The FOMC Minutes in July

The Federal Open Market Committee released the minutes from their July meeting. While there was nothing too surprising there were some important takeaways…(FOMC)

  • HOUSING: The committee did note that rising rates are having a noticeable impact on housing and will impact other industries as well. “Participants also observed that housing activity had weakened notably, reflecting the impact of higher mortgage interest rates and house prices on home affordability. Participants anticipated that this slowdown in housing activity would continue and also expected higher borrowing costs to lead to a slowing in other interest-sensitive household expenditures, such as purchases of durable goods.”

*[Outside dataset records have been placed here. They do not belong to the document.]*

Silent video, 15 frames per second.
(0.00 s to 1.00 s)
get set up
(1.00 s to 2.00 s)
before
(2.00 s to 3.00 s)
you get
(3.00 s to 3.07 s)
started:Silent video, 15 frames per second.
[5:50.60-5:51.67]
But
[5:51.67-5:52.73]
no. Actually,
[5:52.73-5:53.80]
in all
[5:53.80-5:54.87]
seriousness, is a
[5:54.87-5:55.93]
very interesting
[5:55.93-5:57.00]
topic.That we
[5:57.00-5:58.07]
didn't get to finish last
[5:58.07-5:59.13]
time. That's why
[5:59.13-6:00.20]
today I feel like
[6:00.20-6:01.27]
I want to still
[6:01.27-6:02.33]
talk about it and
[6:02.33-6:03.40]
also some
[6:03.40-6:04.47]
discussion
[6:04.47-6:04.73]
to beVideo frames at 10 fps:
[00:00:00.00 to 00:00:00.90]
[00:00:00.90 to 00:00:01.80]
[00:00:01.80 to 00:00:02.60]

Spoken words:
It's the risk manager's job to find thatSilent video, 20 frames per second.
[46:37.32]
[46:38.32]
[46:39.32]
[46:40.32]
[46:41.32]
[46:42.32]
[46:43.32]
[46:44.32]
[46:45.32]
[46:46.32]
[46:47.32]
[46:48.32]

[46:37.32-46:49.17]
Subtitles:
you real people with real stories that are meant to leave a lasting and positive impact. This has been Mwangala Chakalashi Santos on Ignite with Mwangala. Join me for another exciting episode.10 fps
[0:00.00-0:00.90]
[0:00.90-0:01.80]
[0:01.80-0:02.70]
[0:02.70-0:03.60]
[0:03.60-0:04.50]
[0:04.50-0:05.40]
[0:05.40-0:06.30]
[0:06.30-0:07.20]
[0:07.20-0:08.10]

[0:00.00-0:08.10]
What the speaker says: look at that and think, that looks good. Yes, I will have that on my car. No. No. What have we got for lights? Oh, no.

  • ECONOMY: The big debate on whether or not the economy is a recession seems to miss the point. Are we growing or slowing is all that matters and the FOMC has noticed we are slowing in everything except the labor market. “With regard to current economic activity, participants noted that consumer expenditures, housing activity, business investment, and manufacturing production had all decelerated from the robust rates of growth seen in 2021. The labor market, however, remained strong. Participants observed that indicators of spending and production suggested that the second quarter of this year had seen a broad-based softening in economic activity.”
  • RATE HIKES: The committee was pretty blunt with their analysis on a neutral fed funds rate and the impact of the 75 bip hike in getting us to that point. “Even so, with inflation elevated and expected to remain so over the near term, some participants emphasized that the real federal funds rate would likely still be below shorter-run neutral levels after this meeting’s policy rate hike.”